**Task description**
In your copy, reproduce each entry exactly and leave out the pictures.

**Dataset content**
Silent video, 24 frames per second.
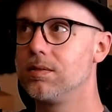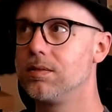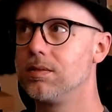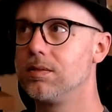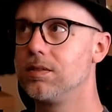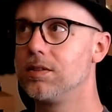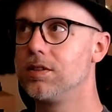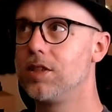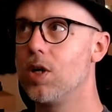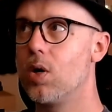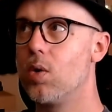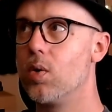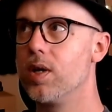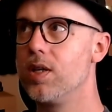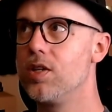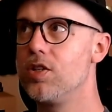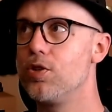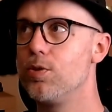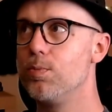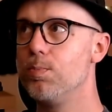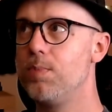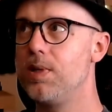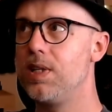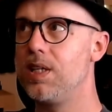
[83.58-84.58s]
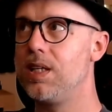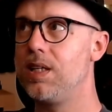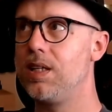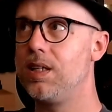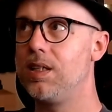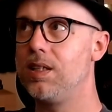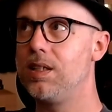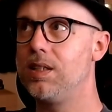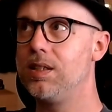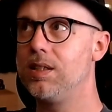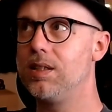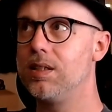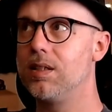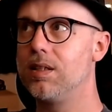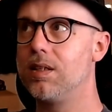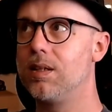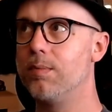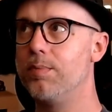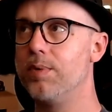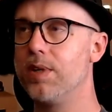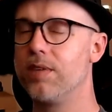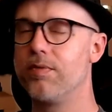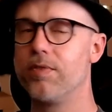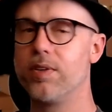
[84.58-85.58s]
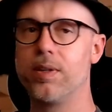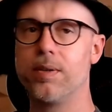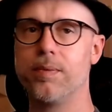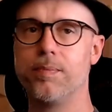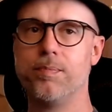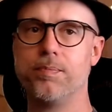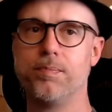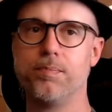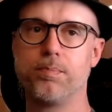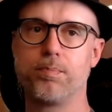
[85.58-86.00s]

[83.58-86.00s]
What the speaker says: going to be a bit of a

**Written reply**
Silent video, 24 frames per second.
[83.58-84.58s]
[84.58-85.58s]
[85.58-86.00s]

[83.58-86.00s]
What the speaker says: going to be a bit of a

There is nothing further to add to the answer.